*** Exercise data ***
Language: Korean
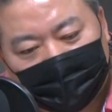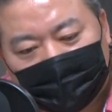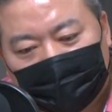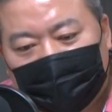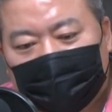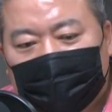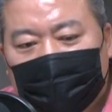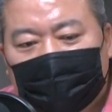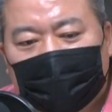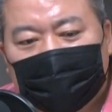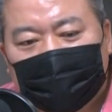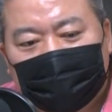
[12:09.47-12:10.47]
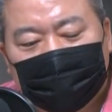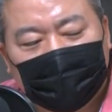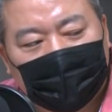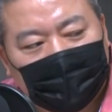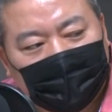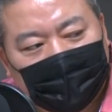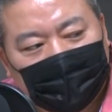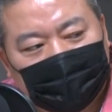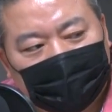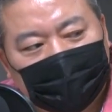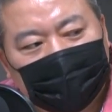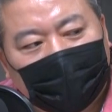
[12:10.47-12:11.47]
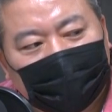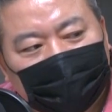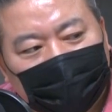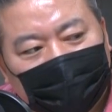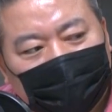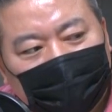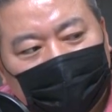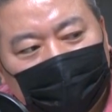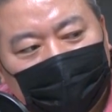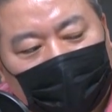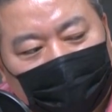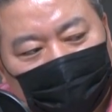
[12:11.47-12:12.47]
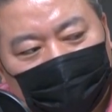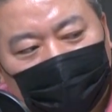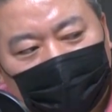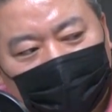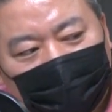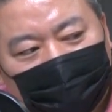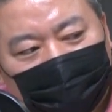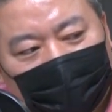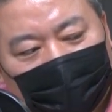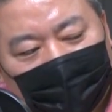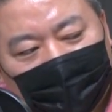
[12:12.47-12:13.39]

그런데 네. 이제 일단은 지금 전당대를 앞두고 있기 때문에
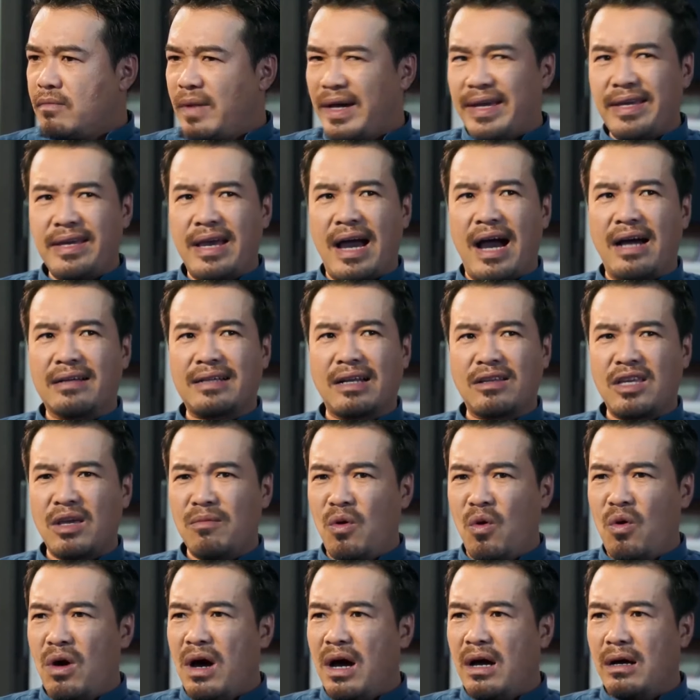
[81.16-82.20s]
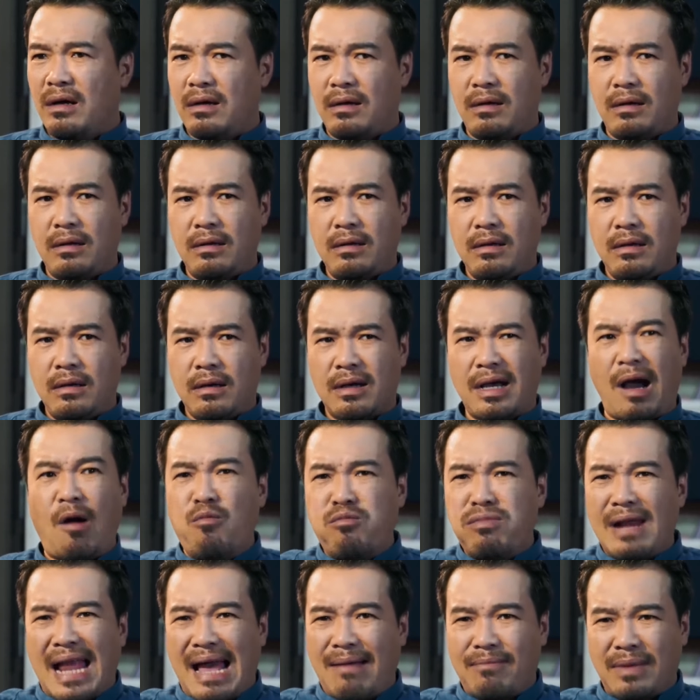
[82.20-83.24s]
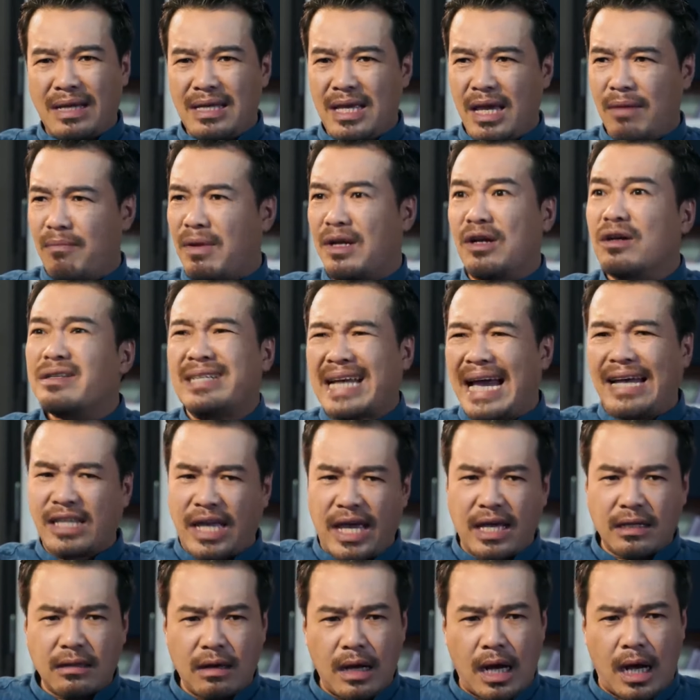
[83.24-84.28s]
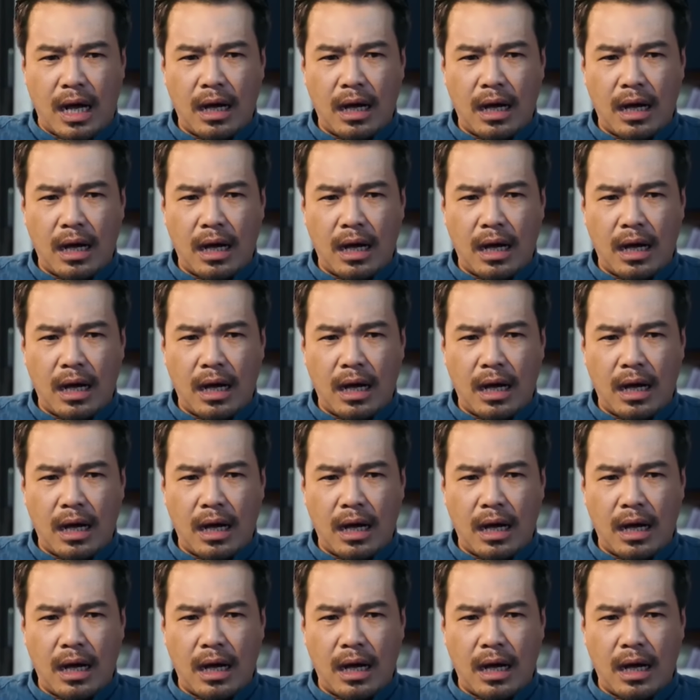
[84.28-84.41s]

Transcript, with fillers: bây giờ ta chỉ muốn á không làm cái gì mà được xài tiền thôi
***
Excluding the images, copy all of the material above verbatim.

Exercise solution:
Language: Korean
[12:09.47-12:10.47]
[12:10.47-12:11.47]
[12:11.47-12:12.47]
[12:12.47-12:13.39]

그런데 네. 이제 일단은 지금 전당대를 앞두고 있기 때문에
[81.16-82.20s]
[82.20-83.24s]
[83.24-84.28s]
[84.28-84.41s]

Transcript, with fillers: bây giờ ta chỉ muốn á không làm cái gì mà được xài tiền thôi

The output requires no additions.